Instructions to follow: The expected answer is the full listing, repeated exactly and free of images.

The records:
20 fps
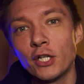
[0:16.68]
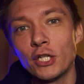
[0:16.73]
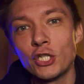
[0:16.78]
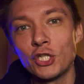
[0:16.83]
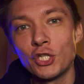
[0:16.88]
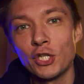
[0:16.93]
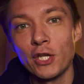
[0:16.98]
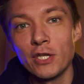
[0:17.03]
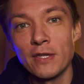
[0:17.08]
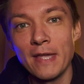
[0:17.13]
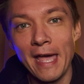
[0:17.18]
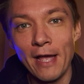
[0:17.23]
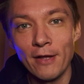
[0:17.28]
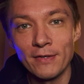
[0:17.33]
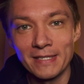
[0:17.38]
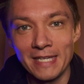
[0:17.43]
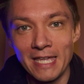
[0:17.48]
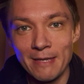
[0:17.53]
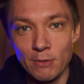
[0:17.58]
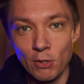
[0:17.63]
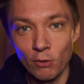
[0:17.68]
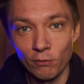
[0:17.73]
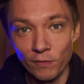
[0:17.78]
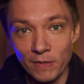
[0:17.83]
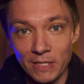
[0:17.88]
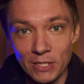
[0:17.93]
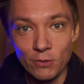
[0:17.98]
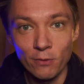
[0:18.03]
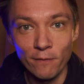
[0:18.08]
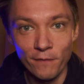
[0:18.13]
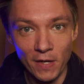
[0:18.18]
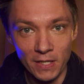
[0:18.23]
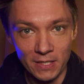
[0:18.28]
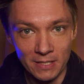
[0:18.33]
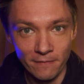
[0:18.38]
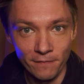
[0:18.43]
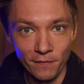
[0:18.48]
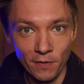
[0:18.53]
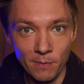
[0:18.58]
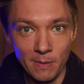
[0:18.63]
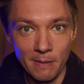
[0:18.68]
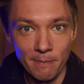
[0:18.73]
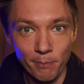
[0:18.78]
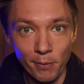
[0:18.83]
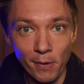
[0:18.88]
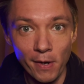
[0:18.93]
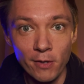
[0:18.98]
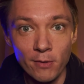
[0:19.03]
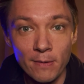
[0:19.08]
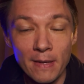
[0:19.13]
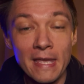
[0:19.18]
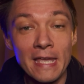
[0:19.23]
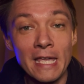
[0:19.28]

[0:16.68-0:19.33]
going to show you how to keep your original version of Filmic Pro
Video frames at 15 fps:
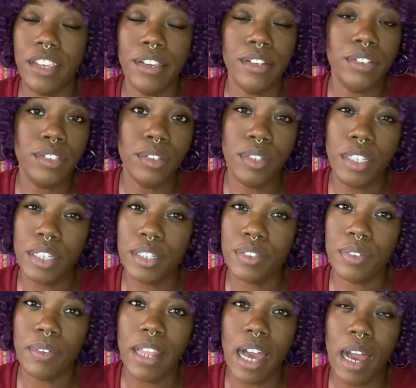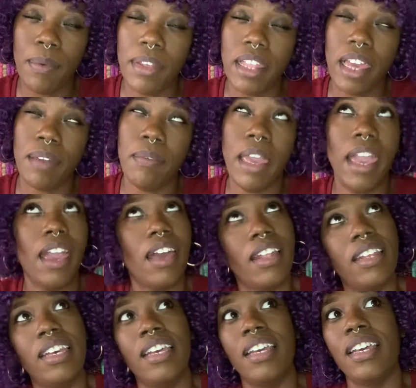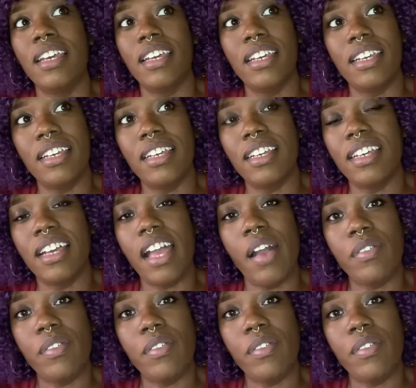2 years from now, and be like, man, I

Response:
20 fps
[0:16.68]
[0:16.73]
[0:16.78]
[0:16.83]
[0:16.88]
[0:16.93]
[0:16.98]
[0:17.03]
[0:17.08]
[0:17.13]
[0:17.18]
[0:17.23]
[0:17.28]
[0:17.33]
[0:17.38]
[0:17.43]
[0:17.48]
[0:17.53]
[0:17.58]
[0:17.63]
[0:17.68]
[0:17.73]
[0:17.78]
[0:17.83]
[0:17.88]
[0:17.93]
[0:17.98]
[0:18.03]
[0:18.08]
[0:18.13]
[0:18.18]
[0:18.23]
[0:18.28]
[0:18.33]
[0:18.38]
[0:18.43]
[0:18.48]
[0:18.53]
[0:18.58]
[0:18.63]
[0:18.68]
[0:18.73]
[0:18.78]
[0:18.83]
[0:18.88]
[0:18.93]
[0:18.98]
[0:19.03]
[0:19.08]
[0:19.13]
[0:19.18]
[0:19.23]
[0:19.28]

[0:16.68-0:19.33]
going to show you how to keep your original version of Filmic Pro
Video frames at 15 fps:
2 years from now, and be like, man, I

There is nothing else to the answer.